[Data extracted from a collection]
_ _ _ _ _ _ _
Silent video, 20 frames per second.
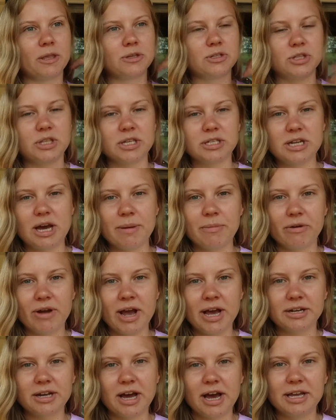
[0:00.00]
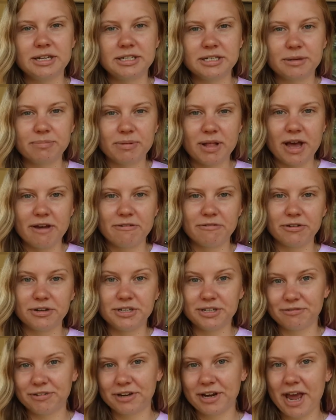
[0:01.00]
So this time around, I did apply for
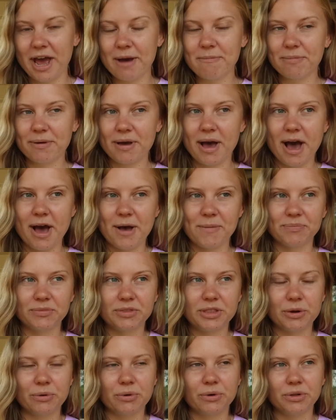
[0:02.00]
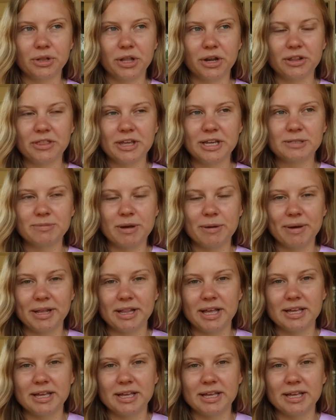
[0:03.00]
a different camp. There were a lot of things about my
_ _ _ _ _ _ _
_BRIEF_. A verbatim copy of every record above is required, with all pictures omitted.

_PROBLEM SOLUTION_.
Silent video, 20 frames per second.
[0:00.00]
[0:01.00]
So this time around, I did apply for
[0:02.00]
[0:03.00]
a different camp. There were a lot of things about my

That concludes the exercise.